Reading through the ERA text, one thing becomes abundantly clear. For the state of the art in computing existing in 1949, components used in the construction of computing equipment were not designed and life-tested for such use. In essence, parts such as relays and tubes were off the shelf, already available. Manufacturers, sensing the need for durability in relays, began to manufacture equipment that had higher durability than previously. Nevertheless, tubes such as 6SA7 and 6L7, for instance, were just radio-equipment tubes and were manufactured as they had always been. Although similar tube designations may have unique design characteristics (folded vs twisted filaments, for example), their use in computing equipment was always subject to eventual failure. As noted by ERA, for the ENIAC, tube failures usually occurred within the first 250hrs of operation, or after 5000 hours. The ENIAC operating staff was reportedly not in sympathy with replacing a large number of tubes at once, presumably to preclude failure during equipment use.
The most common source of trouble in using the ENIAC related to trouble with the 18,000 vacuum tubes used in the machine. Although the practice was to test several hundred of the 3-tube amplifiers each week, and replace all three tubes if any amplifier was found to not be operating satisfactorily, the quantity of replaced tubes was considerable. ERA reports that during the first 11 months of operation in 1949, about 2000 tubes per month were replaced each month, of which about half were actually bad.

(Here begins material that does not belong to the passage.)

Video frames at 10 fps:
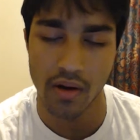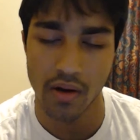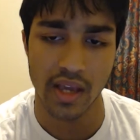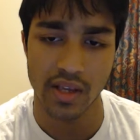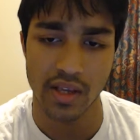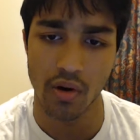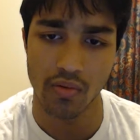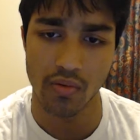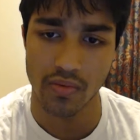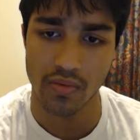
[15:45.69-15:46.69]
Okay,
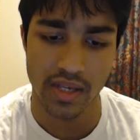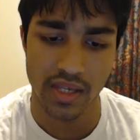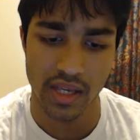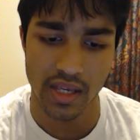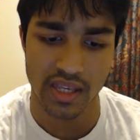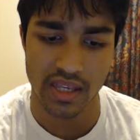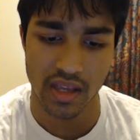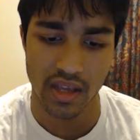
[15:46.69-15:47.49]
so this is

At this particular time, say 1948 to 1950, there were two approaches to reducing equipment failure during operation. One approach was to make components so reliable that they would outlast the useful life of the computing equipment in which they were being used. At this time there were not statistical tests of lifetime durability for these components (except, presumably, by experience gained), but if the expected statistical life expectancy were sufficiently long, the actual failure would have proved to be sufficiently low during the initial years of machine operation. The sense gained from today's view of this approach was that equipment would be replaced or superseded before components substantially failed. The second approach was to extend the operating life of computing equipment as far as possible by detecting incipient failures before they occurred. As an independent and retrospective view 30 years later (about 1980), this approach was used productively with many mainframe systems.

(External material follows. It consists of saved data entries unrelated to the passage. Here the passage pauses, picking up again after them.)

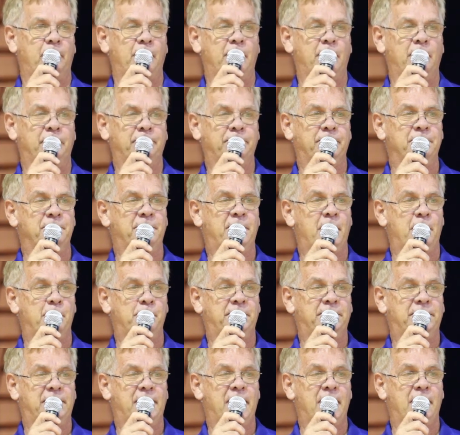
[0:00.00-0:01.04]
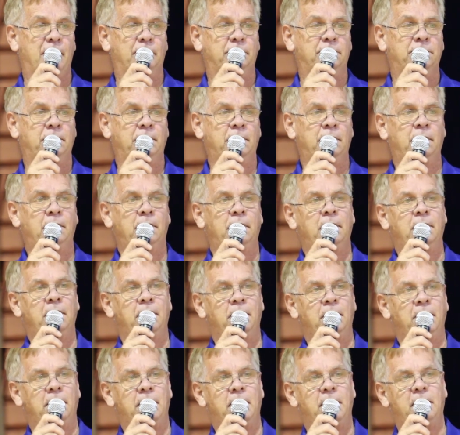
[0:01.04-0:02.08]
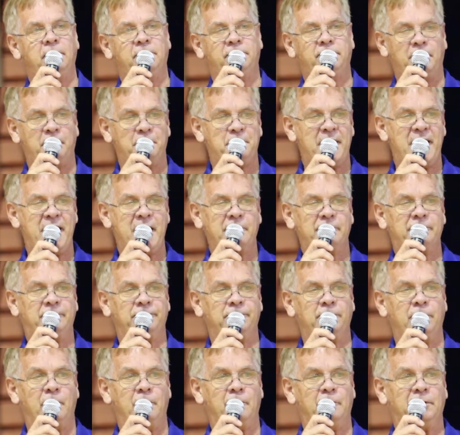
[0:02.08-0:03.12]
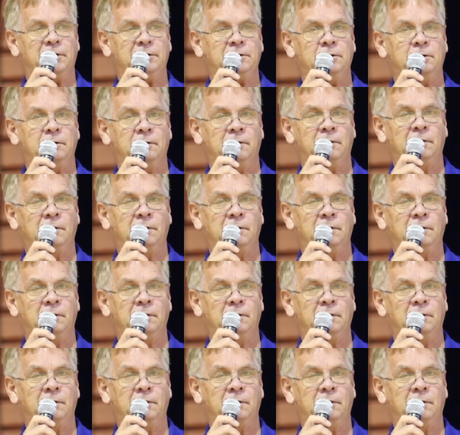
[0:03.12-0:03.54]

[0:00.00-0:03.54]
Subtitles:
oil from coming down and from backflowing.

Also at this early-1950s period, computing equipment failures were expensive and annoying given the value of the operating time of these machines. Nevertheless, other failures caused problems, such as those causing intermittent machine errors, for instance. In relay computers, approximately 85 percent of the failures were intermittent. For the ENIAC, the majority of failures were intermittent. To detect this problem, in the Bell Telephone Laboratories machines, continuous automatic checking, or low-level checking, was done at the level of the individual relay. Detection of a failure would cause the results to be held in their respective relays until the fault was cleared, upon which computation would continue with the results obtained previously. For the ENIAC, checks were made of the solutions or partial solutions to problems, a process termed high-level checking. Operation of the ENIAC was so fast that holding results in stasis was deemed impractical and results were recalculated after a failure.

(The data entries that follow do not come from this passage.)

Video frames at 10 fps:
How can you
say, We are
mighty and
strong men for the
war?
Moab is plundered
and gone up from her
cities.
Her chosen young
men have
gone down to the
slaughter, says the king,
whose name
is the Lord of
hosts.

ERA makes the following comment regarding the ENIAC -
It has been estimated that the ENIAC is actually in useful operation on problems about 50 percent of the time and that, allowing for a complete repetition of each problem, it therefore turns out about one-fourth as many useful answers as could an ideal, perfectly reliable, machine with the same basic mathematical characteristics, which required no maintenance whatever. This is an excellent performance record.